### Exercise directions
Reproduce the lines below exactly. Skip images.

╭──

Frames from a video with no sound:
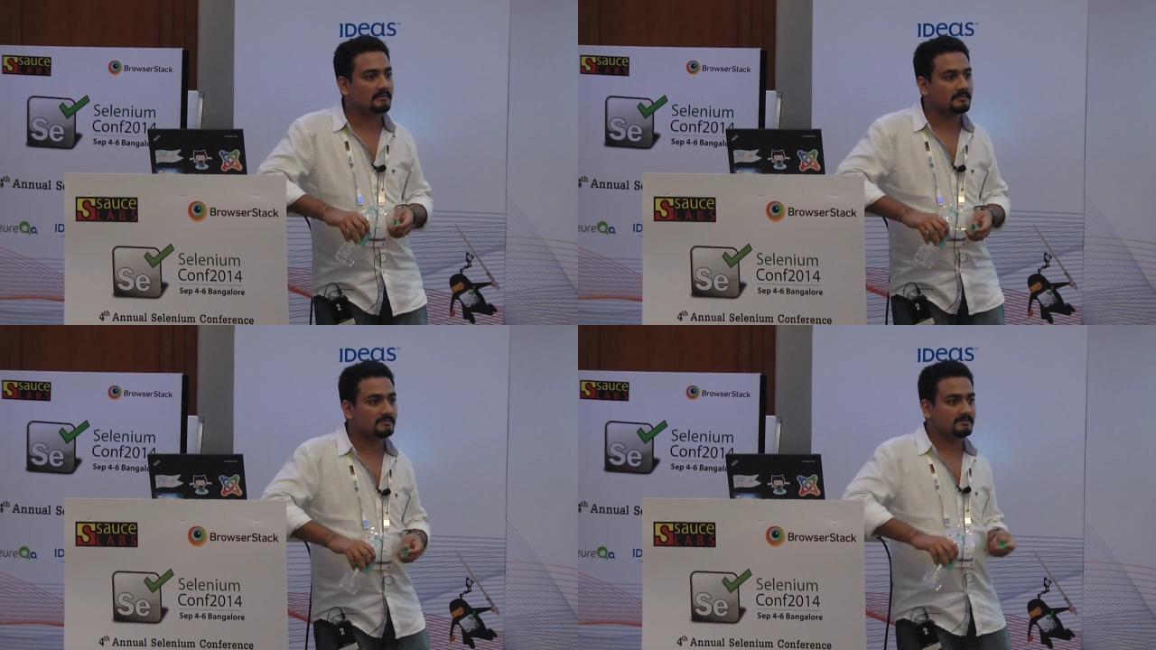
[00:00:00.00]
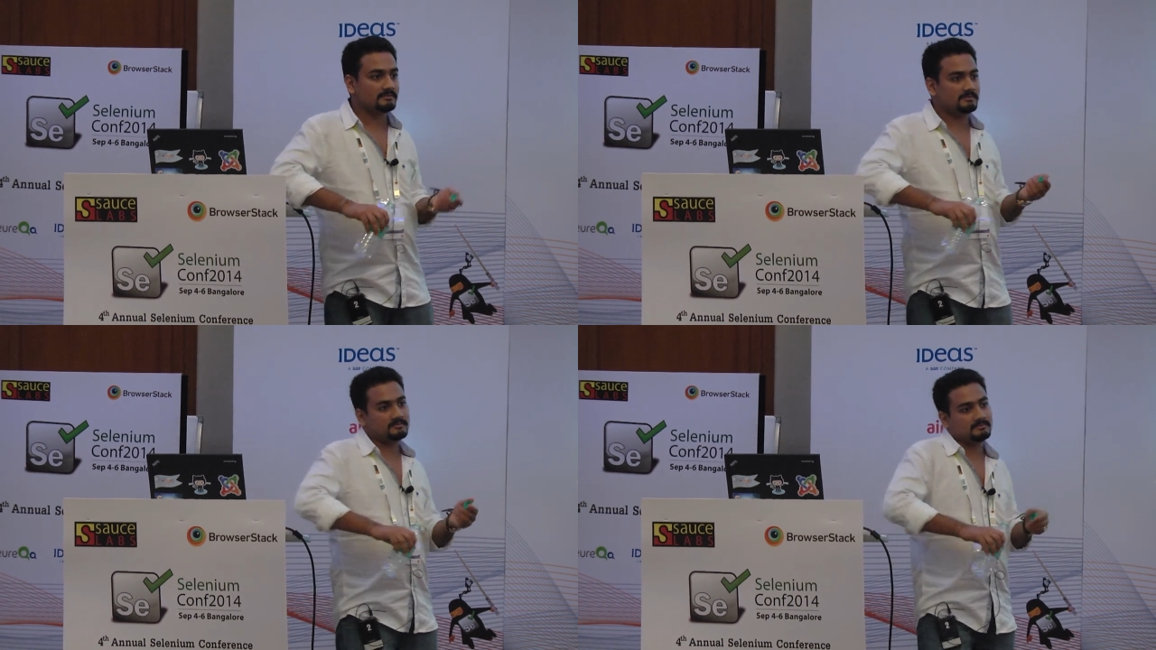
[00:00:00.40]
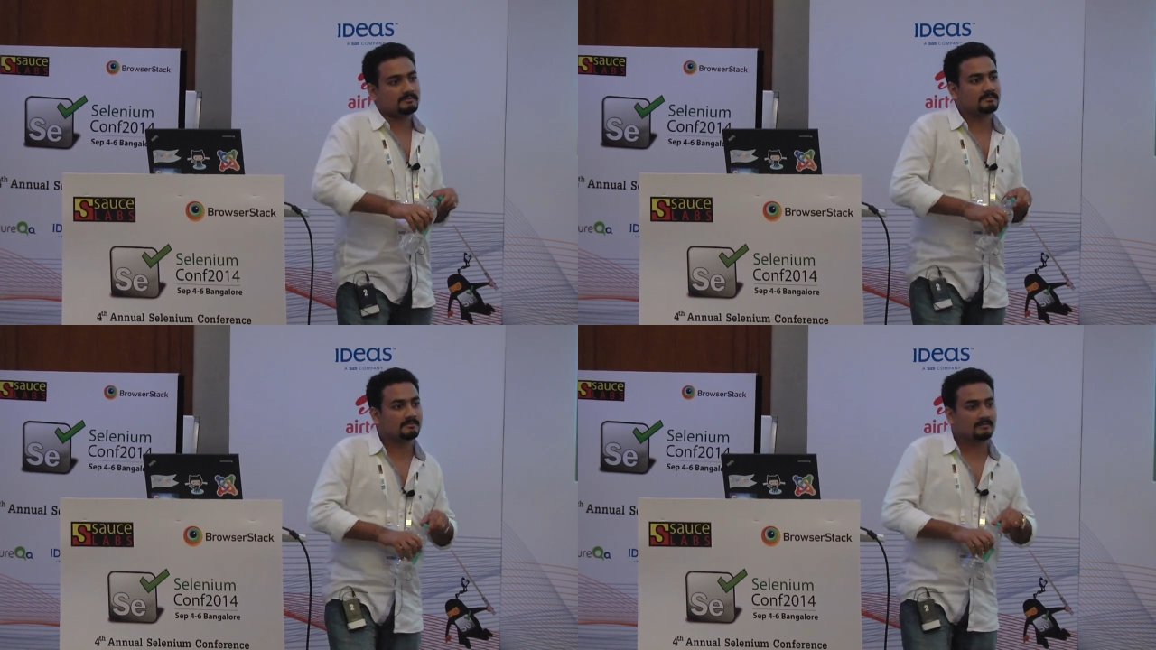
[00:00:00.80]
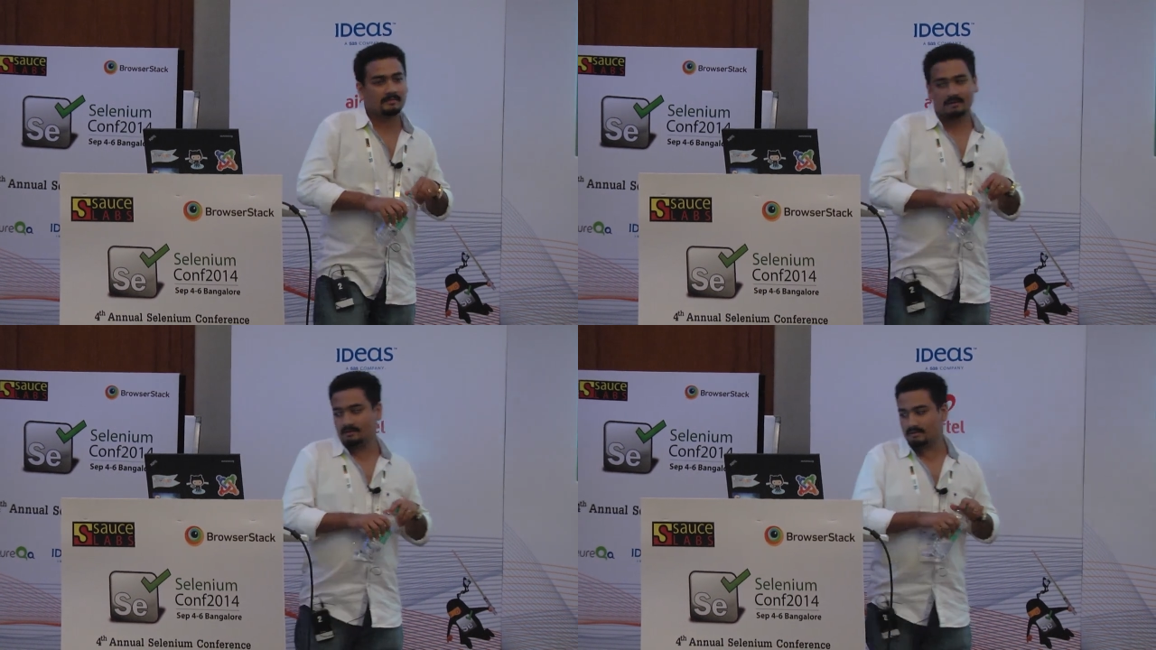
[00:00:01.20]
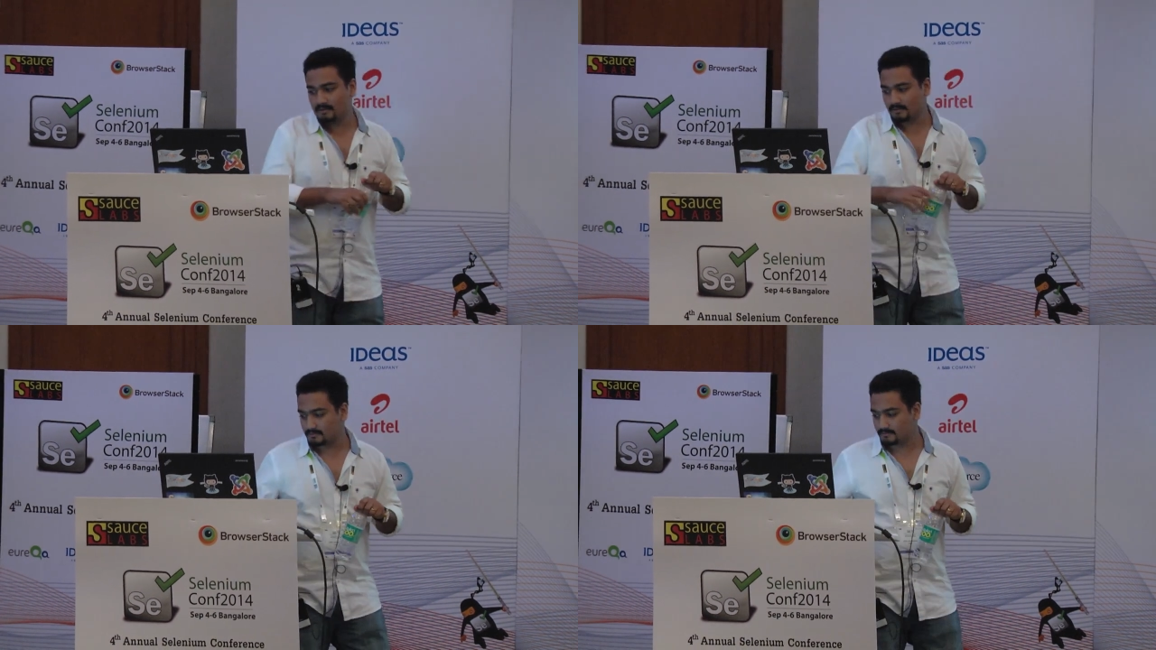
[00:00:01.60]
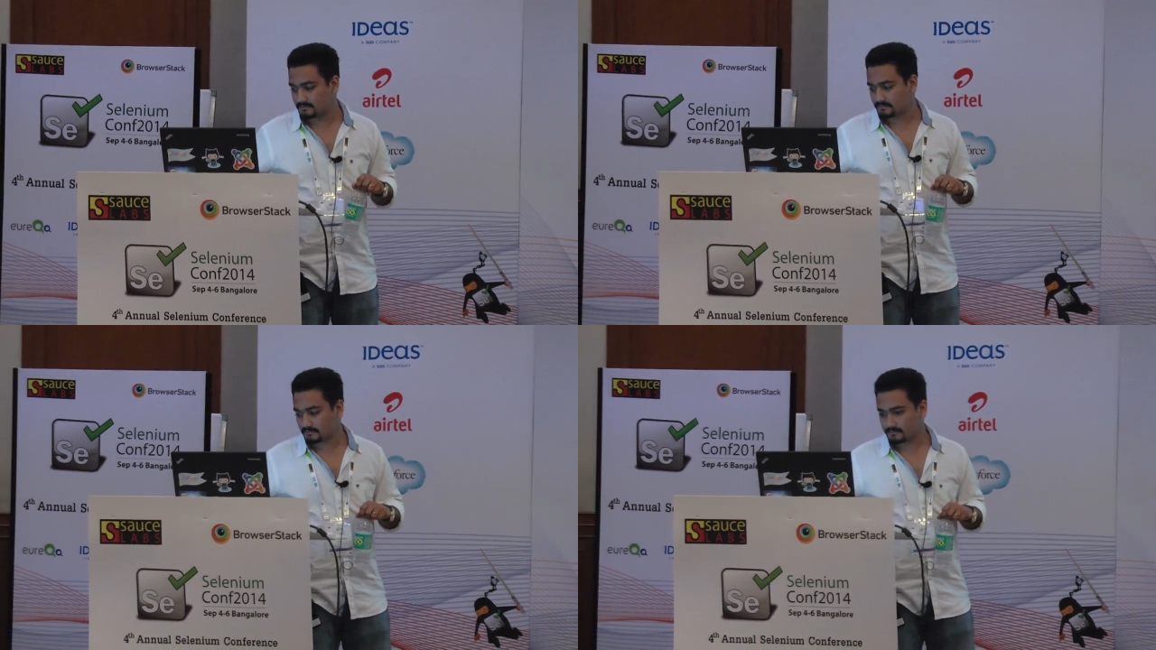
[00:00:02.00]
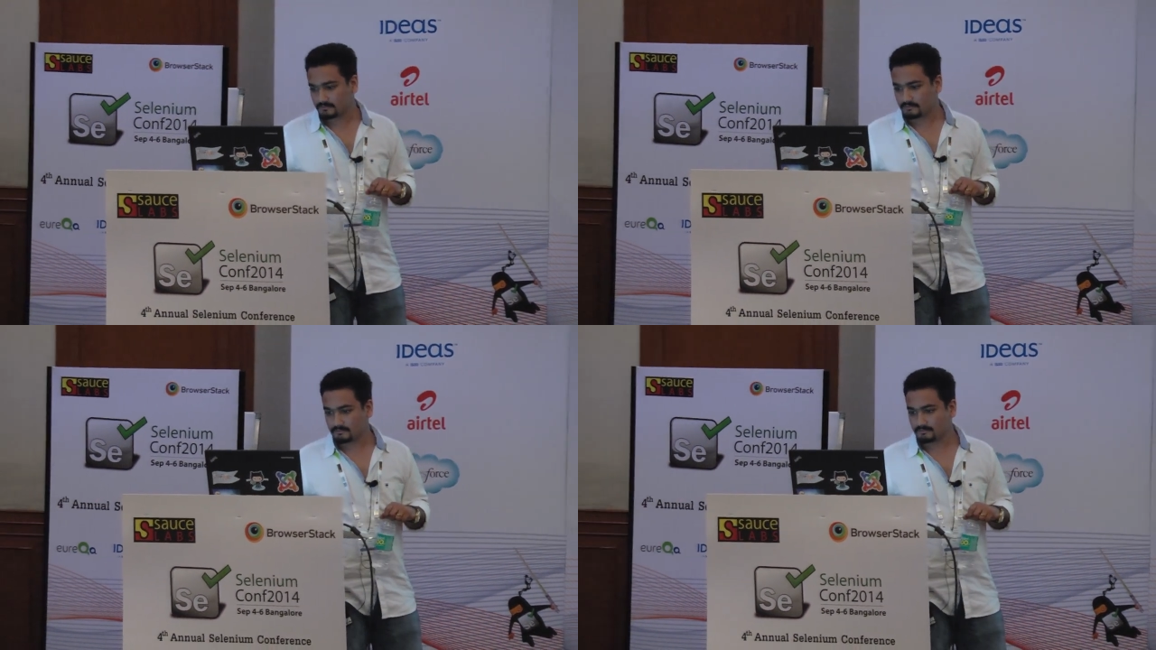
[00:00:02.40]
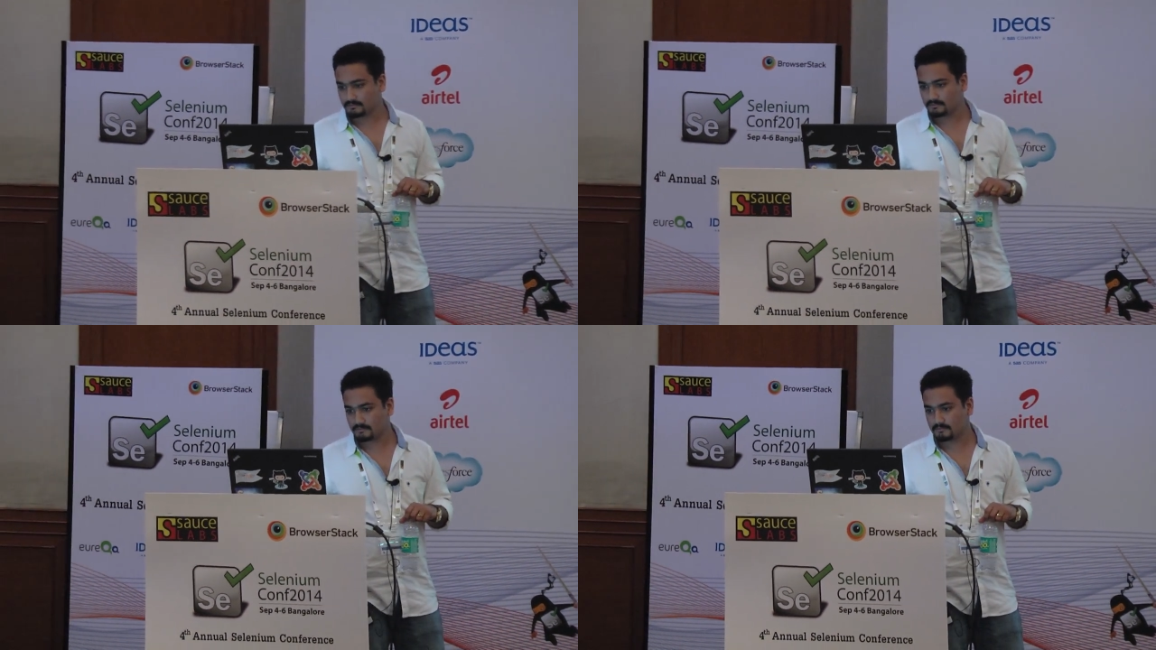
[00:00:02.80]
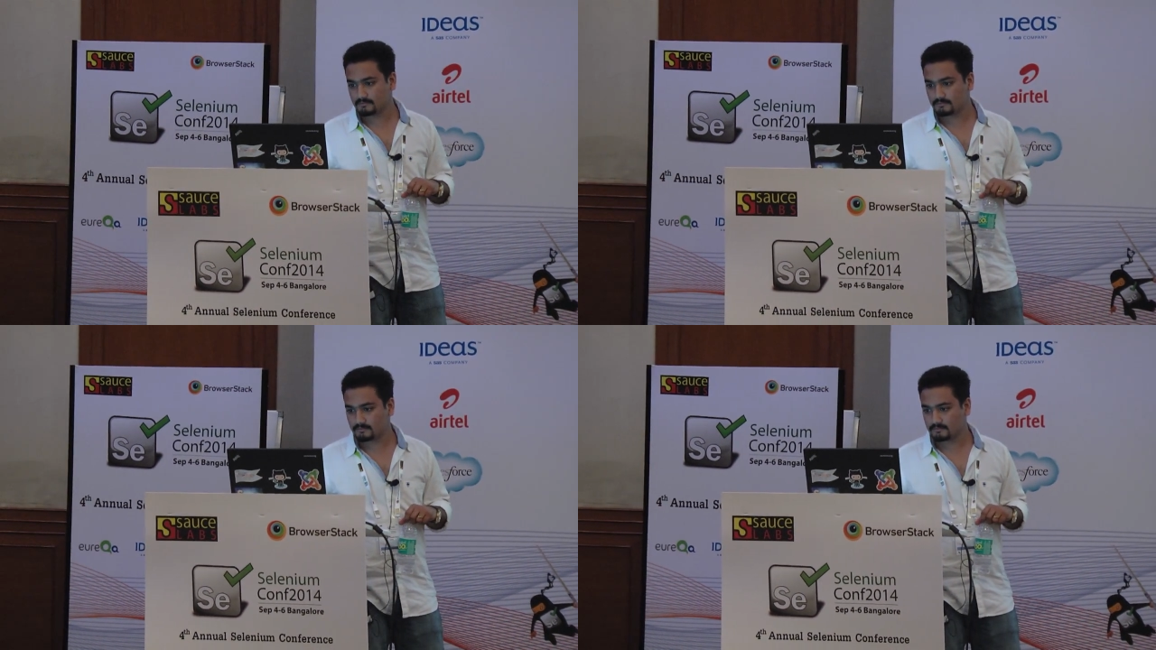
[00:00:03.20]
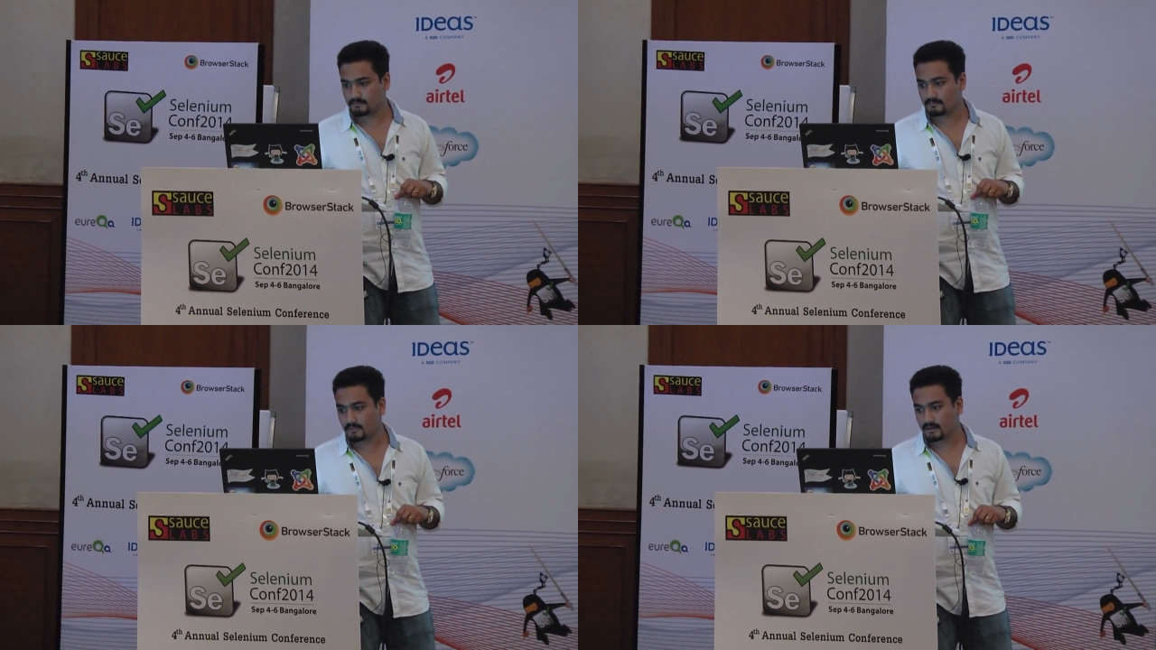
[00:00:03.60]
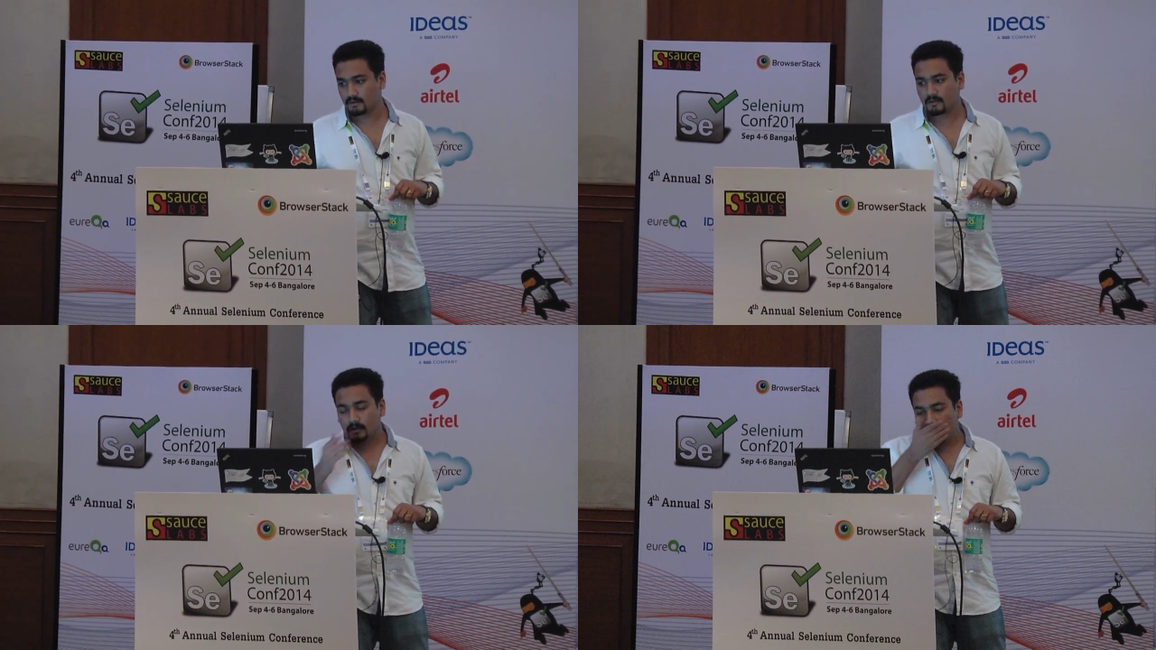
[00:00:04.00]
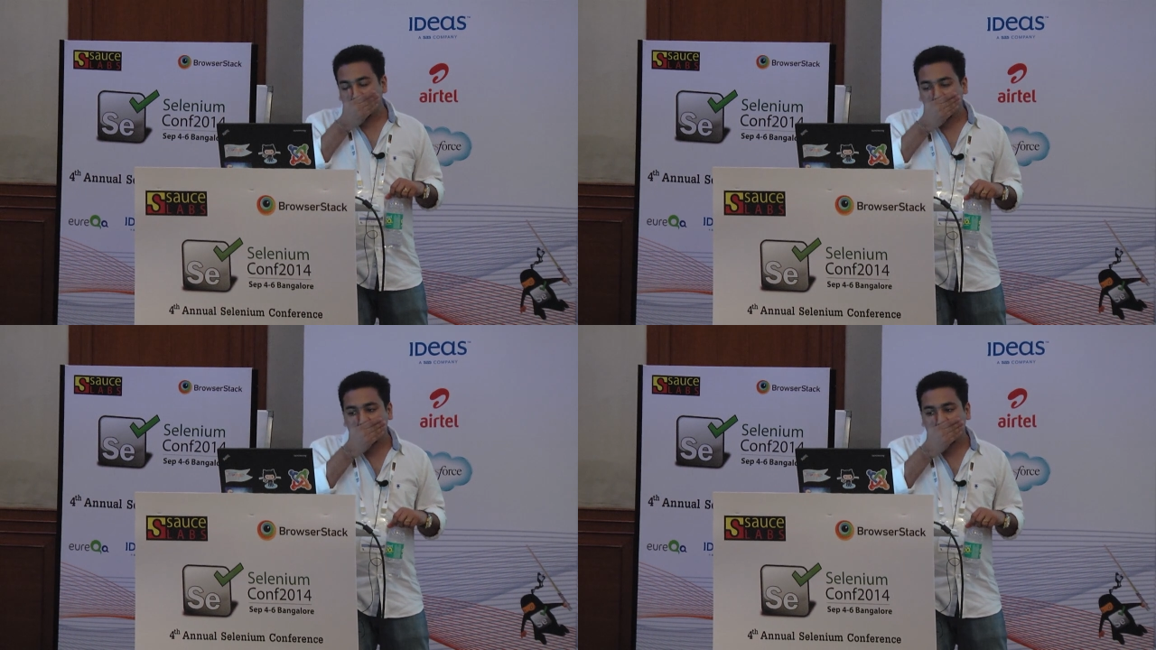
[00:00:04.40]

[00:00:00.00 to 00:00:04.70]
[no speech]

╰──

### Answer for this exercise
Frames from a video with no sound:
[00:00:00.00]
[00:00:00.40]
[00:00:00.80]
[00:00:01.20]
[00:00:01.60]
[00:00:02.00]
[00:00:02.40]
[00:00:02.80]
[00:00:03.20]
[00:00:03.60]
[00:00:04.00]
[00:00:04.40]

[00:00:00.00 to 00:00:04.70]
[no speech]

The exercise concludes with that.